*Problem statement*.
Write the data below out exactly as it stands. Do not include the pictures.

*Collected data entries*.
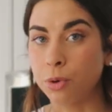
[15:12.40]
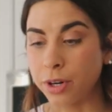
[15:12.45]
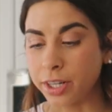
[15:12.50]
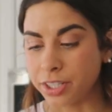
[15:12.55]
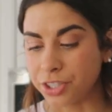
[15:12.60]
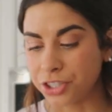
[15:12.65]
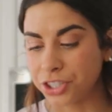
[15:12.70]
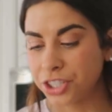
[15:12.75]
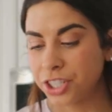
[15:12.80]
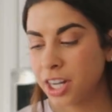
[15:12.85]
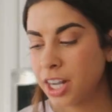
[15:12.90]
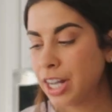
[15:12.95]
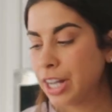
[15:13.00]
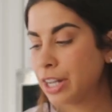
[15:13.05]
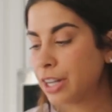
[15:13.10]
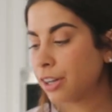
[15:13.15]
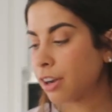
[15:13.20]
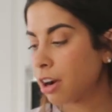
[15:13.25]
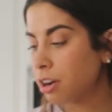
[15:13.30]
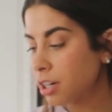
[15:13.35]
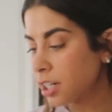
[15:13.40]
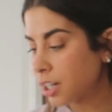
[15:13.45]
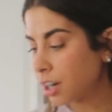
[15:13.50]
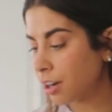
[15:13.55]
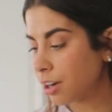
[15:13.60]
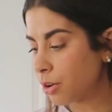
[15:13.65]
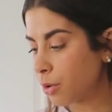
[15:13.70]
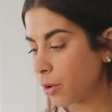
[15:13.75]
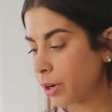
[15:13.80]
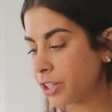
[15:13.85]
orange.
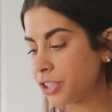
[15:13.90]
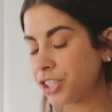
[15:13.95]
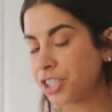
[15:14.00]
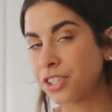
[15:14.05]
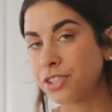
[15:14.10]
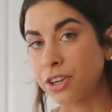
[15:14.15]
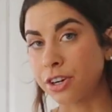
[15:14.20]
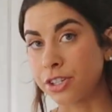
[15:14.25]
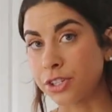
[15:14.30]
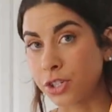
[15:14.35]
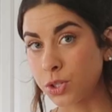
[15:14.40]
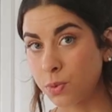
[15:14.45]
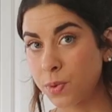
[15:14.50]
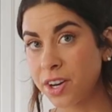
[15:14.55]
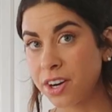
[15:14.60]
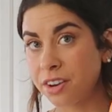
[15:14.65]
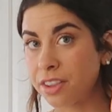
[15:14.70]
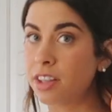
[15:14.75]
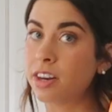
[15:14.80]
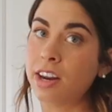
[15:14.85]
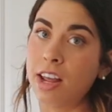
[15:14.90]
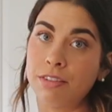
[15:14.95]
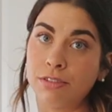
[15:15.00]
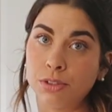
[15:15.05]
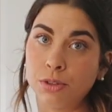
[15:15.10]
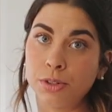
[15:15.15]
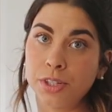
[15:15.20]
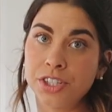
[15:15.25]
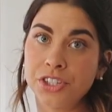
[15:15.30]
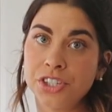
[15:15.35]
Caracara oranges are sweeter than
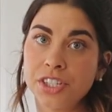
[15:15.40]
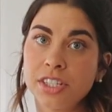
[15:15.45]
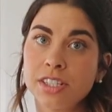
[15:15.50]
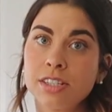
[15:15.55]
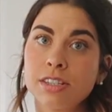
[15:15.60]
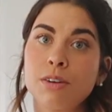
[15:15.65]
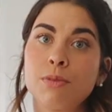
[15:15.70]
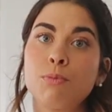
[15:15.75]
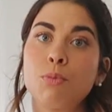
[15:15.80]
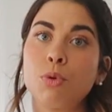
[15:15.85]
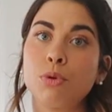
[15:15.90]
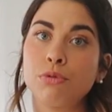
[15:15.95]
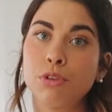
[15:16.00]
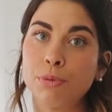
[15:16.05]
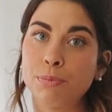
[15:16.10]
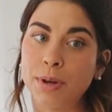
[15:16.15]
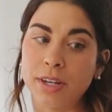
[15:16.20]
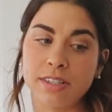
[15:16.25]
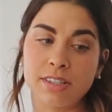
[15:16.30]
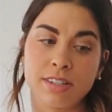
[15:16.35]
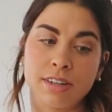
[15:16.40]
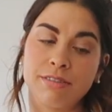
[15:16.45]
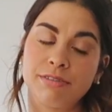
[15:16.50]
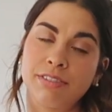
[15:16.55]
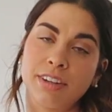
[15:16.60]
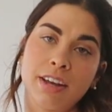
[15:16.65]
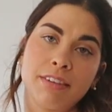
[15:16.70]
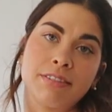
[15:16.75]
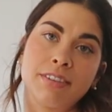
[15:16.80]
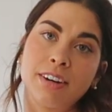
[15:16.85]
navel oranges, more robust in
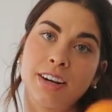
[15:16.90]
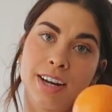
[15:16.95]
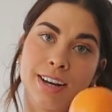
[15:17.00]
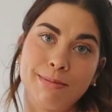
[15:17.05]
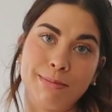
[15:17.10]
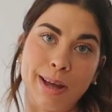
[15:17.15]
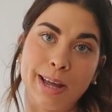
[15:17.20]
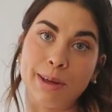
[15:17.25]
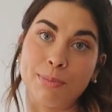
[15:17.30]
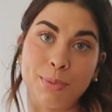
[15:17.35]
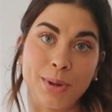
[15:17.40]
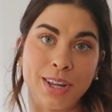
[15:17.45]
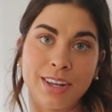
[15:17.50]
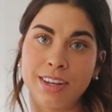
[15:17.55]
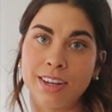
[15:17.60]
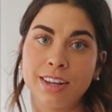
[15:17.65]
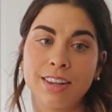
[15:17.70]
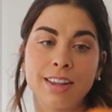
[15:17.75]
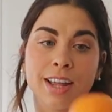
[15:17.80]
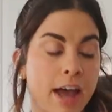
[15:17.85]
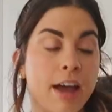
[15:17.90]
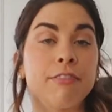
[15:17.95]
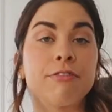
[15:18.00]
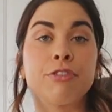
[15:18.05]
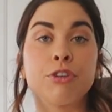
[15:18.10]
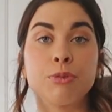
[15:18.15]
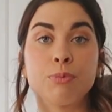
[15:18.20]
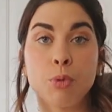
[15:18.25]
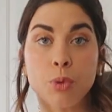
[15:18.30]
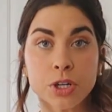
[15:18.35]
flavor in my opinion. And
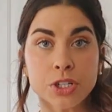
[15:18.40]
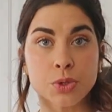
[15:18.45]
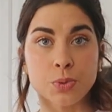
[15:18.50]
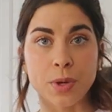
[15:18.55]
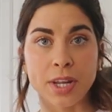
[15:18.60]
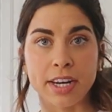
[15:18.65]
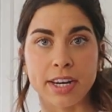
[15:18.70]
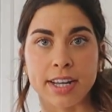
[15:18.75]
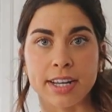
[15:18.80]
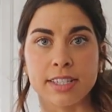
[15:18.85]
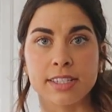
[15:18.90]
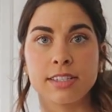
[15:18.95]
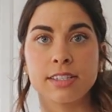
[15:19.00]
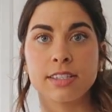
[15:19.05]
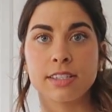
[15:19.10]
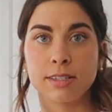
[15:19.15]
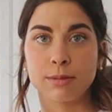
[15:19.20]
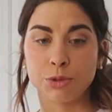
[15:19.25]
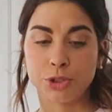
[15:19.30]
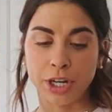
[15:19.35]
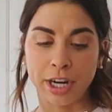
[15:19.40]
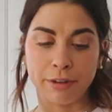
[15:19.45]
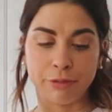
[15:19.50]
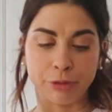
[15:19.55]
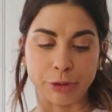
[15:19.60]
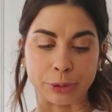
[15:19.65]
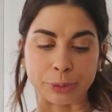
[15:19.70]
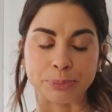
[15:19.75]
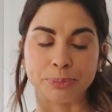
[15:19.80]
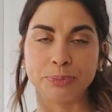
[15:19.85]
for more sweetness, some dried
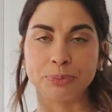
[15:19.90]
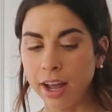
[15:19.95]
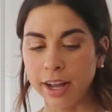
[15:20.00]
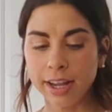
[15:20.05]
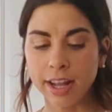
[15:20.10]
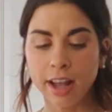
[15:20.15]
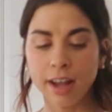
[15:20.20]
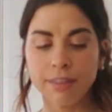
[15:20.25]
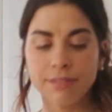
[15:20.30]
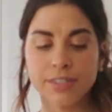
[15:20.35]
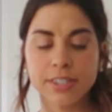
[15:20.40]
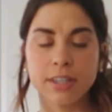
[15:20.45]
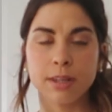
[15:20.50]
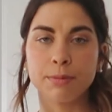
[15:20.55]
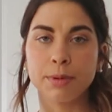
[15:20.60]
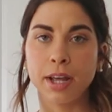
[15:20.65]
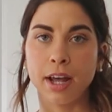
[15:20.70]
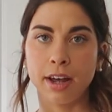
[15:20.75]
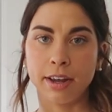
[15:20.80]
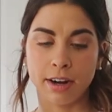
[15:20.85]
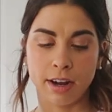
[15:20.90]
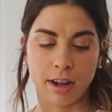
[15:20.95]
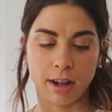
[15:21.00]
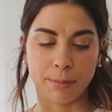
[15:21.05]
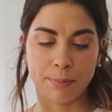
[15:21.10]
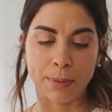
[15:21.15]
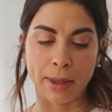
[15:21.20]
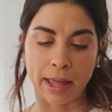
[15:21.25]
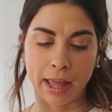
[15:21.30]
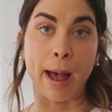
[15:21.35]
fruit. I have some cut
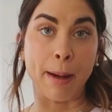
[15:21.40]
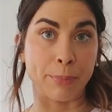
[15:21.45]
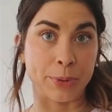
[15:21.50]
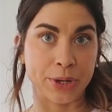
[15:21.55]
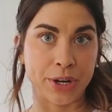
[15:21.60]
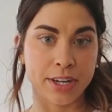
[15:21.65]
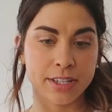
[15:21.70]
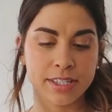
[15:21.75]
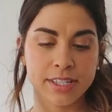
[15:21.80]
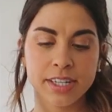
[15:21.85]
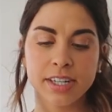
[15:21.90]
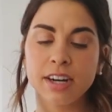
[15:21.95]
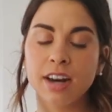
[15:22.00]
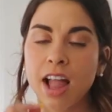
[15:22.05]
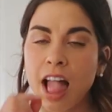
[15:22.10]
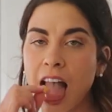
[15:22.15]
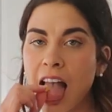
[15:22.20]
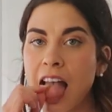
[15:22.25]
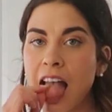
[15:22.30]
up apricots here.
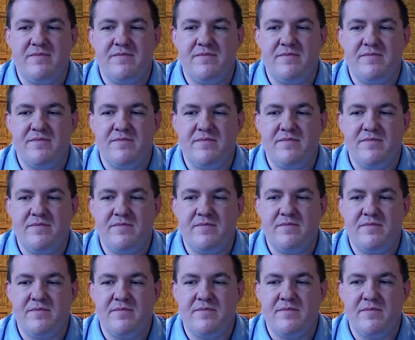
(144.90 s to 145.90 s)

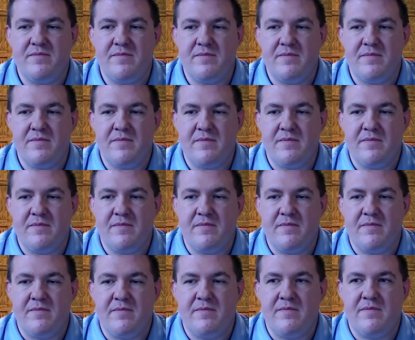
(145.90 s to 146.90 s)

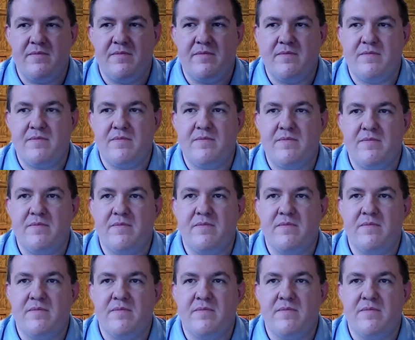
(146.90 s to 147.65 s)
Nobody speaks.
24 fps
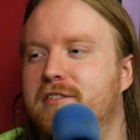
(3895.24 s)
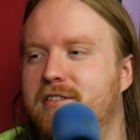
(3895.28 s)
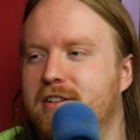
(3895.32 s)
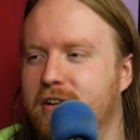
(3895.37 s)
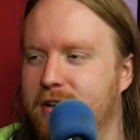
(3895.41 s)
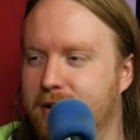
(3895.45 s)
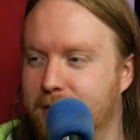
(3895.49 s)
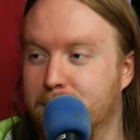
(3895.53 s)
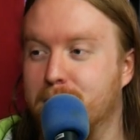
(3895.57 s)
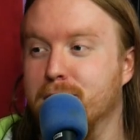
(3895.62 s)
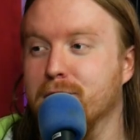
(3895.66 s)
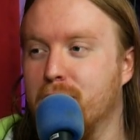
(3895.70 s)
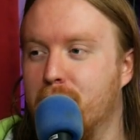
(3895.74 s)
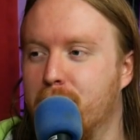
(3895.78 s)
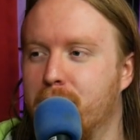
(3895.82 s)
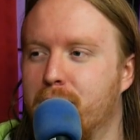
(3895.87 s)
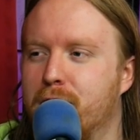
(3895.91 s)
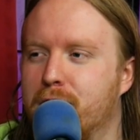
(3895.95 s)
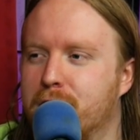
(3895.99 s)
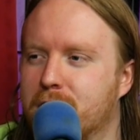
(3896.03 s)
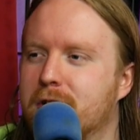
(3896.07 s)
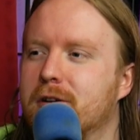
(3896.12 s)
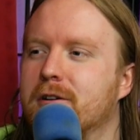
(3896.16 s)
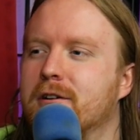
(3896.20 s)
see, a
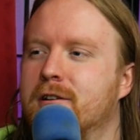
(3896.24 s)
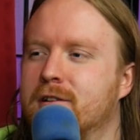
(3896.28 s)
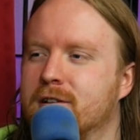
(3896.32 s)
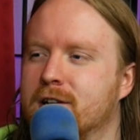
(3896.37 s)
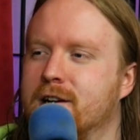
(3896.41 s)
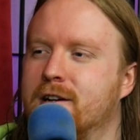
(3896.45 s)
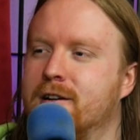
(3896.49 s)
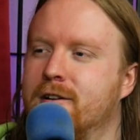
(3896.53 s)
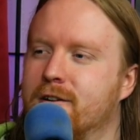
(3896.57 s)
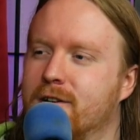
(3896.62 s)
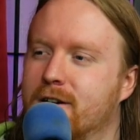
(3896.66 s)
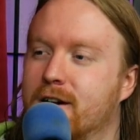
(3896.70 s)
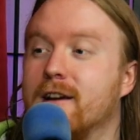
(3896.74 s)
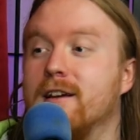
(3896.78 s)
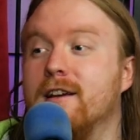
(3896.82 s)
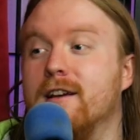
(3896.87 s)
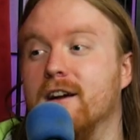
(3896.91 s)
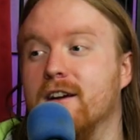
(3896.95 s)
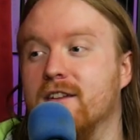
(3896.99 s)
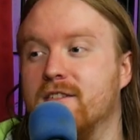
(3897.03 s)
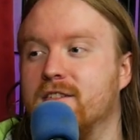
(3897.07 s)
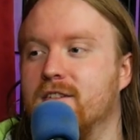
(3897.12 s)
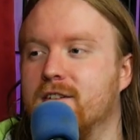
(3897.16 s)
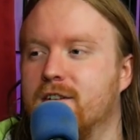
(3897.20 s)
bloater or a clicker? I
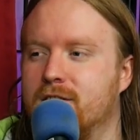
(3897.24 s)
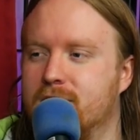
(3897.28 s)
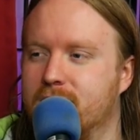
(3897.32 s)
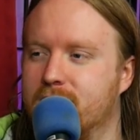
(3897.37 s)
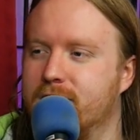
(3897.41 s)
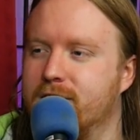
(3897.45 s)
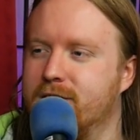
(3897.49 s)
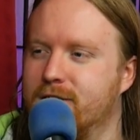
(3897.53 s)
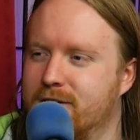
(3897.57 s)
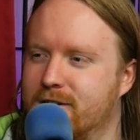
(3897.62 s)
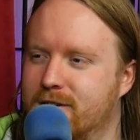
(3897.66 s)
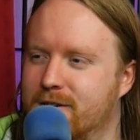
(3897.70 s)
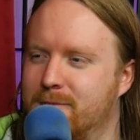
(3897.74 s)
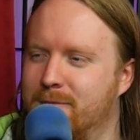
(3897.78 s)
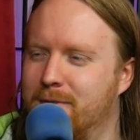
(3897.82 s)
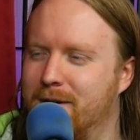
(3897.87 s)
guess a clicker,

*Expected output*.
[15:12.40]
[15:12.45]
[15:12.50]
[15:12.55]
[15:12.60]
[15:12.65]
[15:12.70]
[15:12.75]
[15:12.80]
[15:12.85]
[15:12.90]
[15:12.95]
[15:13.00]
[15:13.05]
[15:13.10]
[15:13.15]
[15:13.20]
[15:13.25]
[15:13.30]
[15:13.35]
[15:13.40]
[15:13.45]
[15:13.50]
[15:13.55]
[15:13.60]
[15:13.65]
[15:13.70]
[15:13.75]
[15:13.80]
[15:13.85]
orange.
[15:13.90]
[15:13.95]
[15:14.00]
[15:14.05]
[15:14.10]
[15:14.15]
[15:14.20]
[15:14.25]
[15:14.30]
[15:14.35]
[15:14.40]
[15:14.45]
[15:14.50]
[15:14.55]
[15:14.60]
[15:14.65]
[15:14.70]
[15:14.75]
[15:14.80]
[15:14.85]
[15:14.90]
[15:14.95]
[15:15.00]
[15:15.05]
[15:15.10]
[15:15.15]
[15:15.20]
[15:15.25]
[15:15.30]
[15:15.35]
Caracara oranges are sweeter than
[15:15.40]
[15:15.45]
[15:15.50]
[15:15.55]
[15:15.60]
[15:15.65]
[15:15.70]
[15:15.75]
[15:15.80]
[15:15.85]
[15:15.90]
[15:15.95]
[15:16.00]
[15:16.05]
[15:16.10]
[15:16.15]
[15:16.20]
[15:16.25]
[15:16.30]
[15:16.35]
[15:16.40]
[15:16.45]
[15:16.50]
[15:16.55]
[15:16.60]
[15:16.65]
[15:16.70]
[15:16.75]
[15:16.80]
[15:16.85]
navel oranges, more robust in
[15:16.90]
[15:16.95]
[15:17.00]
[15:17.05]
[15:17.10]
[15:17.15]
[15:17.20]
[15:17.25]
[15:17.30]
[15:17.35]
[15:17.40]
[15:17.45]
[15:17.50]
[15:17.55]
[15:17.60]
[15:17.65]
[15:17.70]
[15:17.75]
[15:17.80]
[15:17.85]
[15:17.90]
[15:17.95]
[15:18.00]
[15:18.05]
[15:18.10]
[15:18.15]
[15:18.20]
[15:18.25]
[15:18.30]
[15:18.35]
flavor in my opinion. And
[15:18.40]
[15:18.45]
[15:18.50]
[15:18.55]
[15:18.60]
[15:18.65]
[15:18.70]
[15:18.75]
[15:18.80]
[15:18.85]
[15:18.90]
[15:18.95]
[15:19.00]
[15:19.05]
[15:19.10]
[15:19.15]
[15:19.20]
[15:19.25]
[15:19.30]
[15:19.35]
[15:19.40]
[15:19.45]
[15:19.50]
[15:19.55]
[15:19.60]
[15:19.65]
[15:19.70]
[15:19.75]
[15:19.80]
[15:19.85]
for more sweetness, some dried
[15:19.90]
[15:19.95]
[15:20.00]
[15:20.05]
[15:20.10]
[15:20.15]
[15:20.20]
[15:20.25]
[15:20.30]
[15:20.35]
[15:20.40]
[15:20.45]
[15:20.50]
[15:20.55]
[15:20.60]
[15:20.65]
[15:20.70]
[15:20.75]
[15:20.80]
[15:20.85]
[15:20.90]
[15:20.95]
[15:21.00]
[15:21.05]
[15:21.10]
[15:21.15]
[15:21.20]
[15:21.25]
[15:21.30]
[15:21.35]
fruit. I have some cut
[15:21.40]
[15:21.45]
[15:21.50]
[15:21.55]
[15:21.60]
[15:21.65]
[15:21.70]
[15:21.75]
[15:21.80]
[15:21.85]
[15:21.90]
[15:21.95]
[15:22.00]
[15:22.05]
[15:22.10]
[15:22.15]
[15:22.20]
[15:22.25]
[15:22.30]
up apricots here.
(144.90 s to 145.90 s)

(145.90 s to 146.90 s)

(146.90 s to 147.65 s)
Nobody speaks.
24 fps
(3895.24 s)
(3895.28 s)
(3895.32 s)
(3895.37 s)
(3895.41 s)
(3895.45 s)
(3895.49 s)
(3895.53 s)
(3895.57 s)
(3895.62 s)
(3895.66 s)
(3895.70 s)
(3895.74 s)
(3895.78 s)
(3895.82 s)
(3895.87 s)
(3895.91 s)
(3895.95 s)
(3895.99 s)
(3896.03 s)
(3896.07 s)
(3896.12 s)
(3896.16 s)
(3896.20 s)
see, a
(3896.24 s)
(3896.28 s)
(3896.32 s)
(3896.37 s)
(3896.41 s)
(3896.45 s)
(3896.49 s)
(3896.53 s)
(3896.57 s)
(3896.62 s)
(3896.66 s)
(3896.70 s)
(3896.74 s)
(3896.78 s)
(3896.82 s)
(3896.87 s)
(3896.91 s)
(3896.95 s)
(3896.99 s)
(3897.03 s)
(3897.07 s)
(3897.12 s)
(3897.16 s)
(3897.20 s)
bloater or a clicker? I
(3897.24 s)
(3897.28 s)
(3897.32 s)
(3897.37 s)
(3897.41 s)
(3897.45 s)
(3897.49 s)
(3897.53 s)
(3897.57 s)
(3897.62 s)
(3897.66 s)
(3897.70 s)
(3897.74 s)
(3897.78 s)
(3897.82 s)
(3897.87 s)
guess a clicker,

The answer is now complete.